Supplied records:
-*-*-
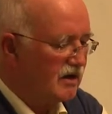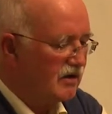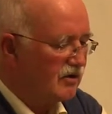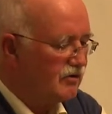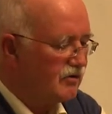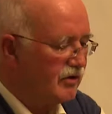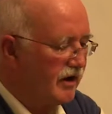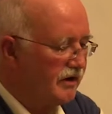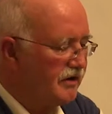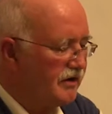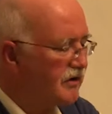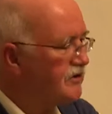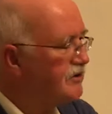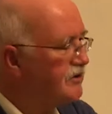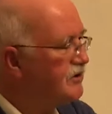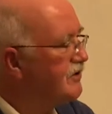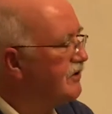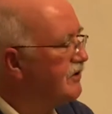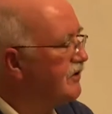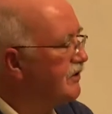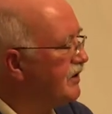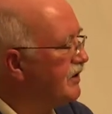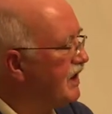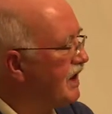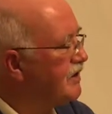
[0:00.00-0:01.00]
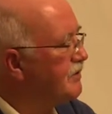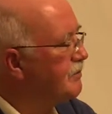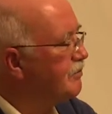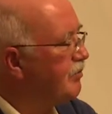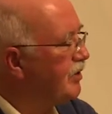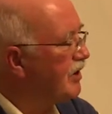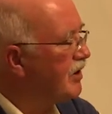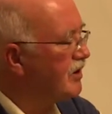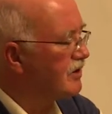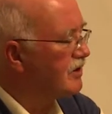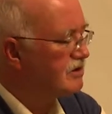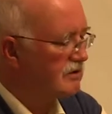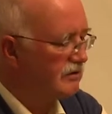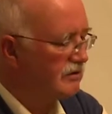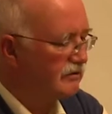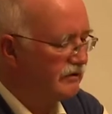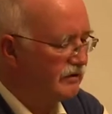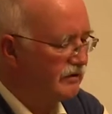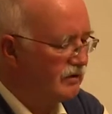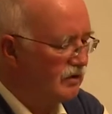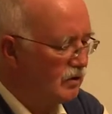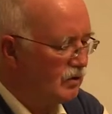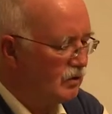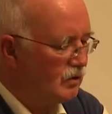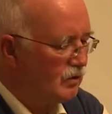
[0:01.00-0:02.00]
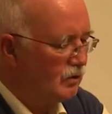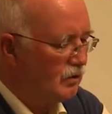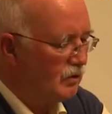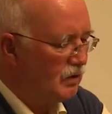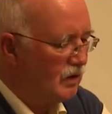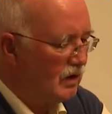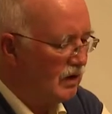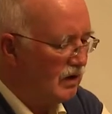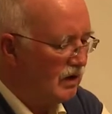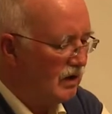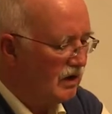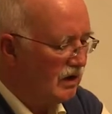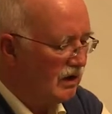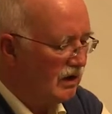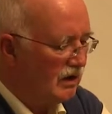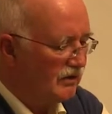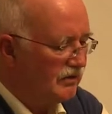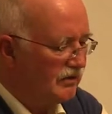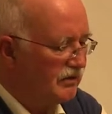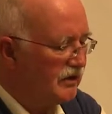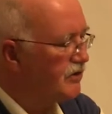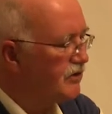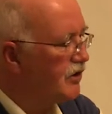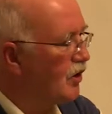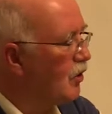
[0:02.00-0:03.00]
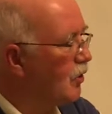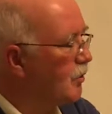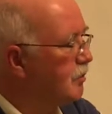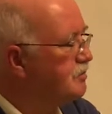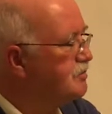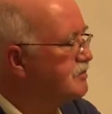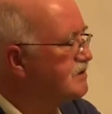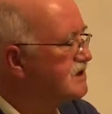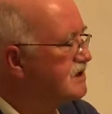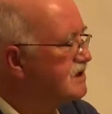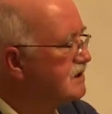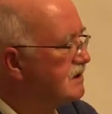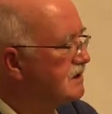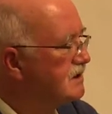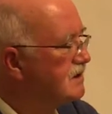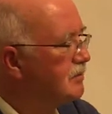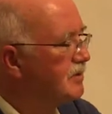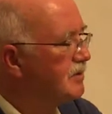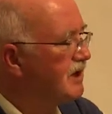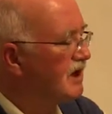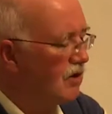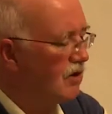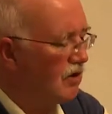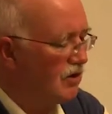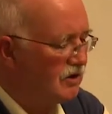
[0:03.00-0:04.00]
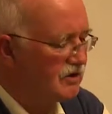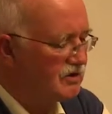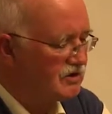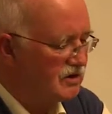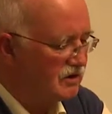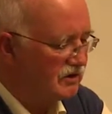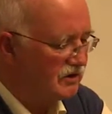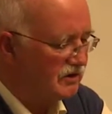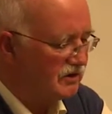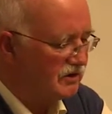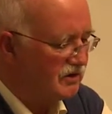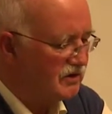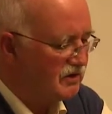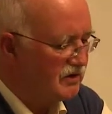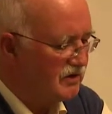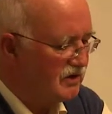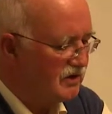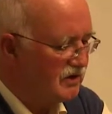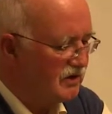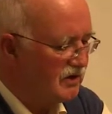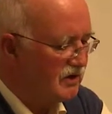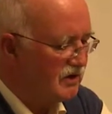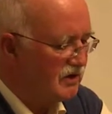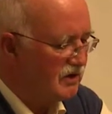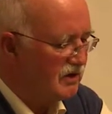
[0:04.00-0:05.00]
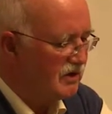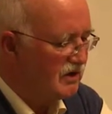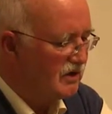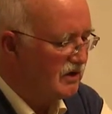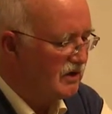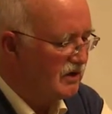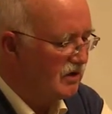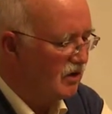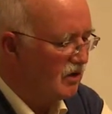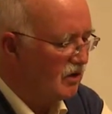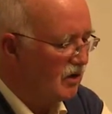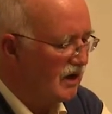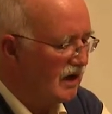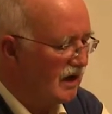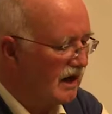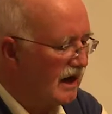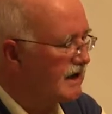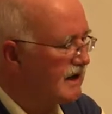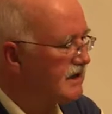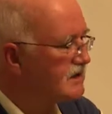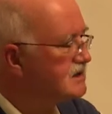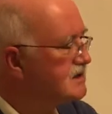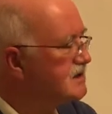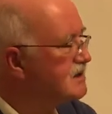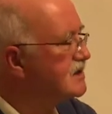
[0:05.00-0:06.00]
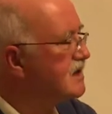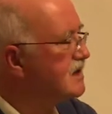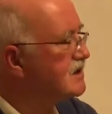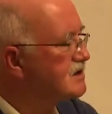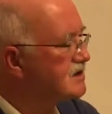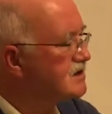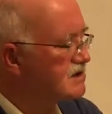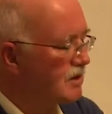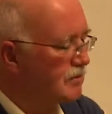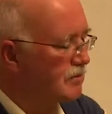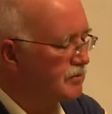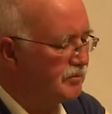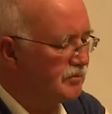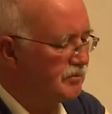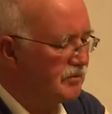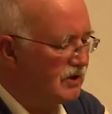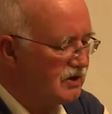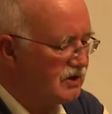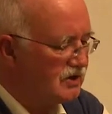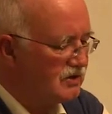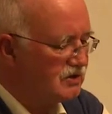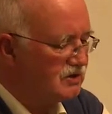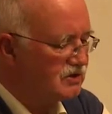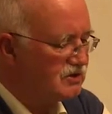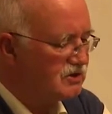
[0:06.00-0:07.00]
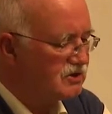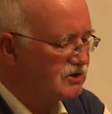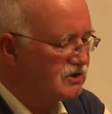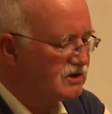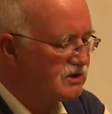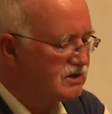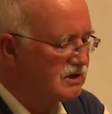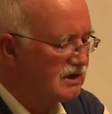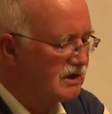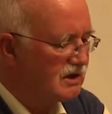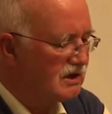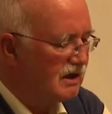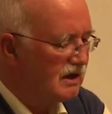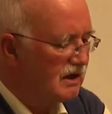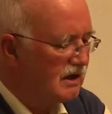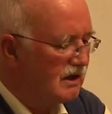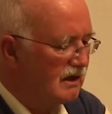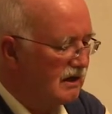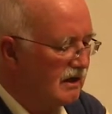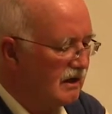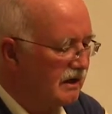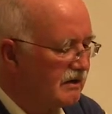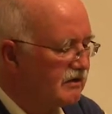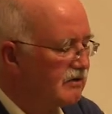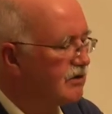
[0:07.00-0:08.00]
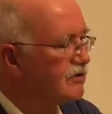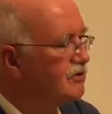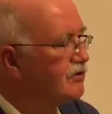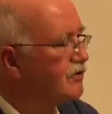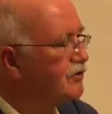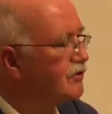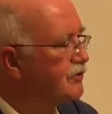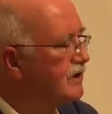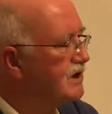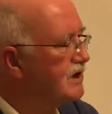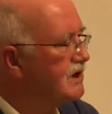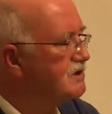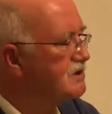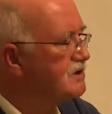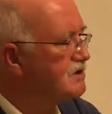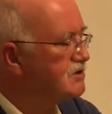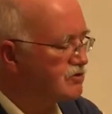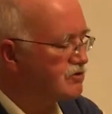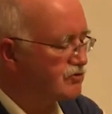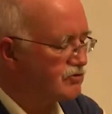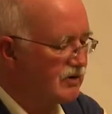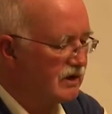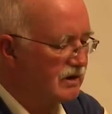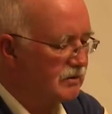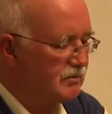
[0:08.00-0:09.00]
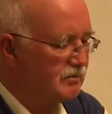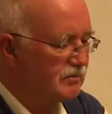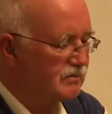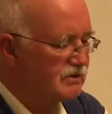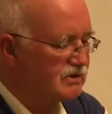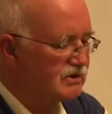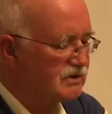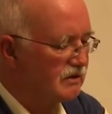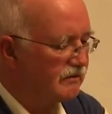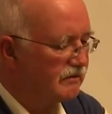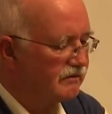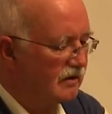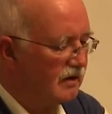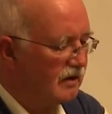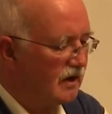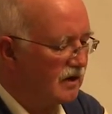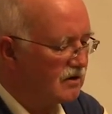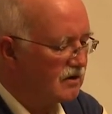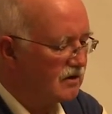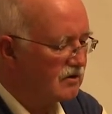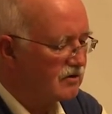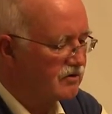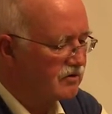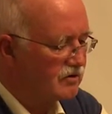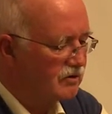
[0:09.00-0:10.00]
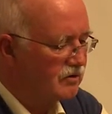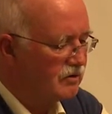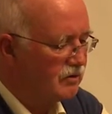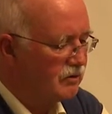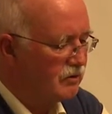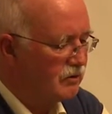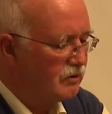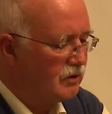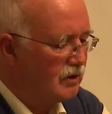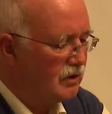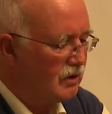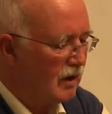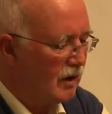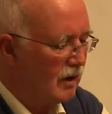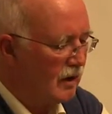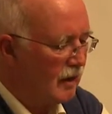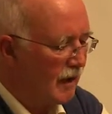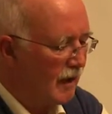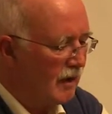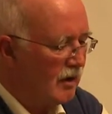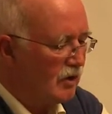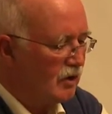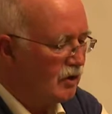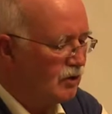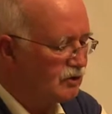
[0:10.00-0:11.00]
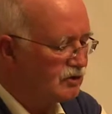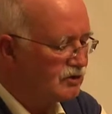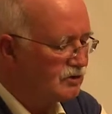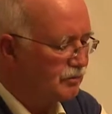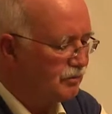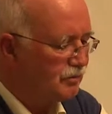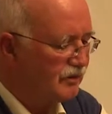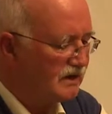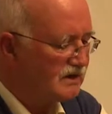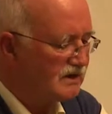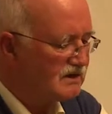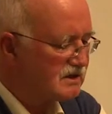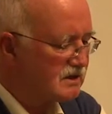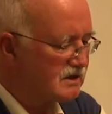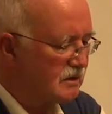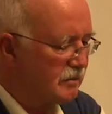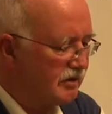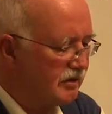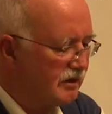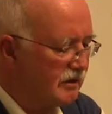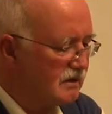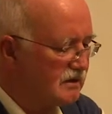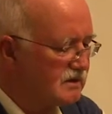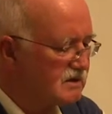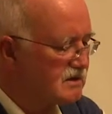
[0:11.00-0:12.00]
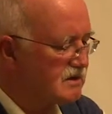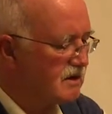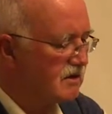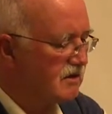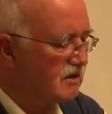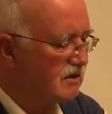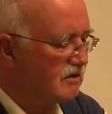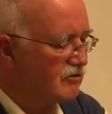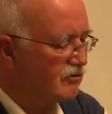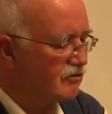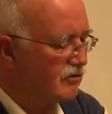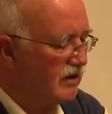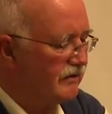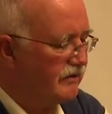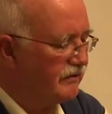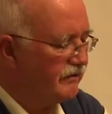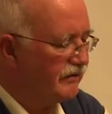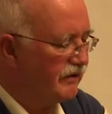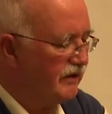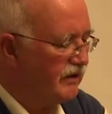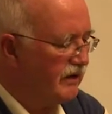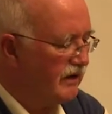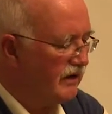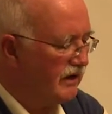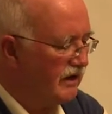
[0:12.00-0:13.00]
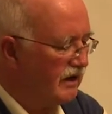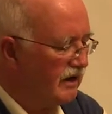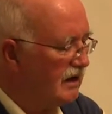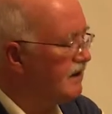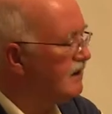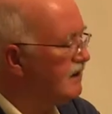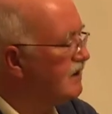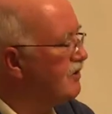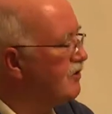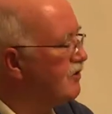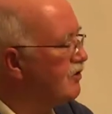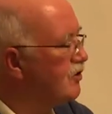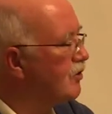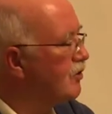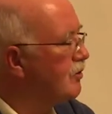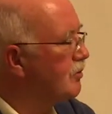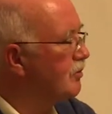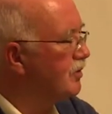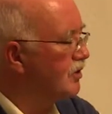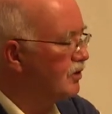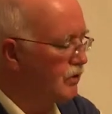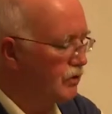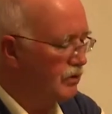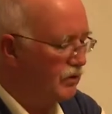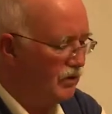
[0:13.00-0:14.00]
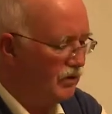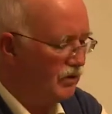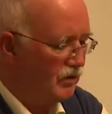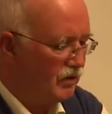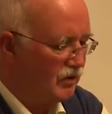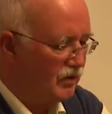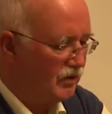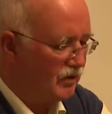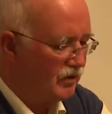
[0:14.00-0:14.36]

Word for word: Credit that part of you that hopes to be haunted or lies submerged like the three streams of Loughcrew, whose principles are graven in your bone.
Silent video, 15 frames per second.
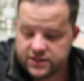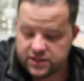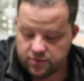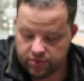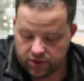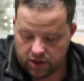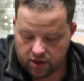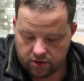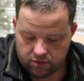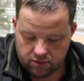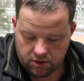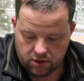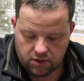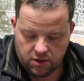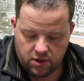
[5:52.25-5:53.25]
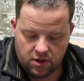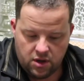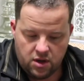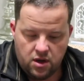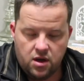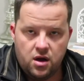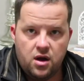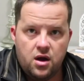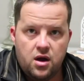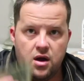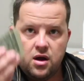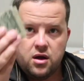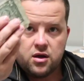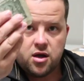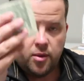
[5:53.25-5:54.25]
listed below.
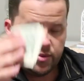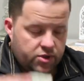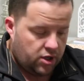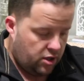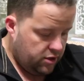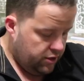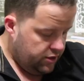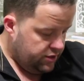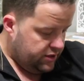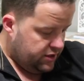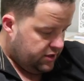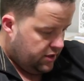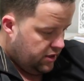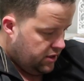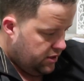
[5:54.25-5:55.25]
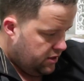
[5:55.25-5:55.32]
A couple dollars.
-*-*-
Requirement: Set the records down again exactly, and omit any picture in them.

Solution:
[0:00.00-0:01.00]
[0:01.00-0:02.00]
[0:02.00-0:03.00]
[0:03.00-0:04.00]
[0:04.00-0:05.00]
[0:05.00-0:06.00]
[0:06.00-0:07.00]
[0:07.00-0:08.00]
[0:08.00-0:09.00]
[0:09.00-0:10.00]
[0:10.00-0:11.00]
[0:11.00-0:12.00]
[0:12.00-0:13.00]
[0:13.00-0:14.00]
[0:14.00-0:14.36]

Word for word: Credit that part of you that hopes to be haunted or lies submerged like the three streams of Loughcrew, whose principles are graven in your bone.
Silent video, 15 frames per second.
[5:52.25-5:53.25]
[5:53.25-5:54.25]
listed below.
[5:54.25-5:55.25]
[5:55.25-5:55.32]
A couple dollars.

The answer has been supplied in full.